#### Source information:
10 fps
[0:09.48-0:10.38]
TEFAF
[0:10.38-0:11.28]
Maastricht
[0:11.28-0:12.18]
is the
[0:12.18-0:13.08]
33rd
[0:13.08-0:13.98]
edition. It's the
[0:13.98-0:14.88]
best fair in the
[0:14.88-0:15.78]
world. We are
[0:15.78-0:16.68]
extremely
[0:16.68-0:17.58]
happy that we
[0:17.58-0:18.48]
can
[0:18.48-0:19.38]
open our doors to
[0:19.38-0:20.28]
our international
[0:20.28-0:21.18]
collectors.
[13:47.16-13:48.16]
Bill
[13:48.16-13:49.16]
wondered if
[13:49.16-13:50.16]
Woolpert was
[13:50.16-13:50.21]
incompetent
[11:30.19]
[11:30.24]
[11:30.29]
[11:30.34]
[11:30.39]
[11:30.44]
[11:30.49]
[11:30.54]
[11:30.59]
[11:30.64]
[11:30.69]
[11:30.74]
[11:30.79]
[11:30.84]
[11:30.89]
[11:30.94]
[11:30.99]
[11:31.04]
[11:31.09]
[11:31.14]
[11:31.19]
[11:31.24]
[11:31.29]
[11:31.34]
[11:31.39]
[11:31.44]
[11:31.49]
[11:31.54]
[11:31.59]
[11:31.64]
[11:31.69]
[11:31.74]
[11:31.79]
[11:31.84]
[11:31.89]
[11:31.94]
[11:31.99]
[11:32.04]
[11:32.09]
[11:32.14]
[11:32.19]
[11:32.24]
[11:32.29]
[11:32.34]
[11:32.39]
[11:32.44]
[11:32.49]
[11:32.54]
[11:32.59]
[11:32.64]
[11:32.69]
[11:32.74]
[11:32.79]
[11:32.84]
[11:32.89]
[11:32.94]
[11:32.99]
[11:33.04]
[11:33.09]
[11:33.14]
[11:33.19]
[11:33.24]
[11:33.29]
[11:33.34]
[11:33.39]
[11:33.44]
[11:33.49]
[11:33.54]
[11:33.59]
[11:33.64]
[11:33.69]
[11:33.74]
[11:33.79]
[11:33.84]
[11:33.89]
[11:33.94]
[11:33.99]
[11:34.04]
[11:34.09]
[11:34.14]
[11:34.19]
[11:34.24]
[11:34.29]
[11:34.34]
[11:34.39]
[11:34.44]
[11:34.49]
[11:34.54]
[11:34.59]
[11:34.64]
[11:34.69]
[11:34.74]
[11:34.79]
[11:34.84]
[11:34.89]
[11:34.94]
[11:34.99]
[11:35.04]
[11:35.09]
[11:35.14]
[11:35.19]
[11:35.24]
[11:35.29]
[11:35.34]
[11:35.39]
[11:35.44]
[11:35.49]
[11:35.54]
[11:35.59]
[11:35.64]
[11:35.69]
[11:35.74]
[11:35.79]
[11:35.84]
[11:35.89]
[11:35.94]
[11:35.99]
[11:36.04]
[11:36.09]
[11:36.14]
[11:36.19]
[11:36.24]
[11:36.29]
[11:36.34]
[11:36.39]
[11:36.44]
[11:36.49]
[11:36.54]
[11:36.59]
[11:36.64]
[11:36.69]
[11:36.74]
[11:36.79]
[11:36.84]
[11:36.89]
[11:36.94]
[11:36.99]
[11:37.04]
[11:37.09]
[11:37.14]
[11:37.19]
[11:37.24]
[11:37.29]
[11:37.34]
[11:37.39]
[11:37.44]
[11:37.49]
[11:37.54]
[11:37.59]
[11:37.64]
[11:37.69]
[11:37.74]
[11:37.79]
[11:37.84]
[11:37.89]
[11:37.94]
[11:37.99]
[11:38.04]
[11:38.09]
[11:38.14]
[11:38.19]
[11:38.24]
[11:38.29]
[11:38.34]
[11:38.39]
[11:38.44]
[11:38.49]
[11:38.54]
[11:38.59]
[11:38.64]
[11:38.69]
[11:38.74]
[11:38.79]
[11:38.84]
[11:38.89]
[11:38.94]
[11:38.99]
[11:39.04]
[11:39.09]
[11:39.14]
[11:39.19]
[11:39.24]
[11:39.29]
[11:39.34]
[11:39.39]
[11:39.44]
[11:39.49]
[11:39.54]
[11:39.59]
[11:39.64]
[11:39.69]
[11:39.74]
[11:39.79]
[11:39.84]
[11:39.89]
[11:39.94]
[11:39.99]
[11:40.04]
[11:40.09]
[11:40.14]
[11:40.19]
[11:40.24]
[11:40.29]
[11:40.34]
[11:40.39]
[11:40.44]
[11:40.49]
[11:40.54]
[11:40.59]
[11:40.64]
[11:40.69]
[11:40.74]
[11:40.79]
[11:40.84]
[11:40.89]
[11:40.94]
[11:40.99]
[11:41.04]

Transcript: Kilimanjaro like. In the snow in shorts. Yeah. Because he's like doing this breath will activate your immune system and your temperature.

#### The task:
Write the data out again in full and exactly.

#### Your solution:
10 fps
[0:09.48-0:10.38]
TEFAF
[0:10.38-0:11.28]
Maastricht
[0:11.28-0:12.18]
is the
[0:12.18-0:13.08]
33rd
[0:13.08-0:13.98]
edition. It's the
[0:13.98-0:14.88]
best fair in the
[0:14.88-0:15.78]
world. We are
[0:15.78-0:16.68]
extremely
[0:16.68-0:17.58]
happy that we
[0:17.58-0:18.48]
can
[0:18.48-0:19.38]
open our doors to
[0:19.38-0:20.28]
our international
[0:20.28-0:21.18]
collectors.
[13:47.16-13:48.16]
Bill
[13:48.16-13:49.16]
wondered if
[13:49.16-13:50.16]
Woolpert was
[13:50.16-13:50.21]
incompetent
[11:30.19]
[11:30.24]
[11:30.29]
[11:30.34]
[11:30.39]
[11:30.44]
[11:30.49]
[11:30.54]
[11:30.59]
[11:30.64]
[11:30.69]
[11:30.74]
[11:30.79]
[11:30.84]
[11:30.89]
[11:30.94]
[11:30.99]
[11:31.04]
[11:31.09]
[11:31.14]
[11:31.19]
[11:31.24]
[11:31.29]
[11:31.34]
[11:31.39]
[11:31.44]
[11:31.49]
[11:31.54]
[11:31.59]
[11:31.64]
[11:31.69]
[11:31.74]
[11:31.79]
[11:31.84]
[11:31.89]
[11:31.94]
[11:31.99]
[11:32.04]
[11:32.09]
[11:32.14]
[11:32.19]
[11:32.24]
[11:32.29]
[11:32.34]
[11:32.39]
[11:32.44]
[11:32.49]
[11:32.54]
[11:32.59]
[11:32.64]
[11:32.69]
[11:32.74]
[11:32.79]
[11:32.84]
[11:32.89]
[11:32.94]
[11:32.99]
[11:33.04]
[11:33.09]
[11:33.14]
[11:33.19]
[11:33.24]
[11:33.29]
[11:33.34]
[11:33.39]
[11:33.44]
[11:33.49]
[11:33.54]
[11:33.59]
[11:33.64]
[11:33.69]
[11:33.74]
[11:33.79]
[11:33.84]
[11:33.89]
[11:33.94]
[11:33.99]
[11:34.04]
[11:34.09]
[11:34.14]
[11:34.19]
[11:34.24]
[11:34.29]
[11:34.34]
[11:34.39]
[11:34.44]
[11:34.49]
[11:34.54]
[11:34.59]
[11:34.64]
[11:34.69]
[11:34.74]
[11:34.79]
[11:34.84]
[11:34.89]
[11:34.94]
[11:34.99]
[11:35.04]
[11:35.09]
[11:35.14]
[11:35.19]
[11:35.24]
[11:35.29]
[11:35.34]
[11:35.39]
[11:35.44]
[11:35.49]
[11:35.54]
[11:35.59]
[11:35.64]
[11:35.69]
[11:35.74]
[11:35.79]
[11:35.84]
[11:35.89]
[11:35.94]
[11:35.99]
[11:36.04]
[11:36.09]
[11:36.14]
[11:36.19]
[11:36.24]
[11:36.29]
[11:36.34]
[11:36.39]
[11:36.44]
[11:36.49]
[11:36.54]
[11:36.59]
[11:36.64]
[11:36.69]
[11:36.74]
[11:36.79]
[11:36.84]
[11:36.89]
[11:36.94]
[11:36.99]
[11:37.04]
[11:37.09]
[11:37.14]
[11:37.19]
[11:37.24]
[11:37.29]
[11:37.34]
[11:37.39]
[11:37.44]
[11:37.49]
[11:37.54]
[11:37.59]
[11:37.64]
[11:37.69]
[11:37.74]
[11:37.79]
[11:37.84]
[11:37.89]
[11:37.94]
[11:37.99]
[11:38.04]
[11:38.09]
[11:38.14]
[11:38.19]
[11:38.24]
[11:38.29]
[11:38.34]
[11:38.39]
[11:38.44]
[11:38.49]
[11:38.54]
[11:38.59]
[11:38.64]
[11:38.69]
[11:38.74]
[11:38.79]
[11:38.84]
[11:38.89]
[11:38.94]
[11:38.99]
[11:39.04]
[11:39.09]
[11:39.14]
[11:39.19]
[11:39.24]
[11:39.29]
[11:39.34]
[11:39.39]
[11:39.44]
[11:39.49]
[11:39.54]
[11:39.59]
[11:39.64]
[11:39.69]
[11:39.74]
[11:39.79]
[11:39.84]
[11:39.89]
[11:39.94]
[11:39.99]
[11:40.04]
[11:40.09]
[11:40.14]
[11:40.19]
[11:40.24]
[11:40.29]
[11:40.34]
[11:40.39]
[11:40.44]
[11:40.49]
[11:40.54]
[11:40.59]
[11:40.64]
[11:40.69]
[11:40.74]
[11:40.79]
[11:40.84]
[11:40.89]
[11:40.94]
[11:40.99]
[11:41.04]

Transcript: Kilimanjaro like. In the snow in shorts. Yeah. Because he's like doing this breath will activate your immune system and your temperature.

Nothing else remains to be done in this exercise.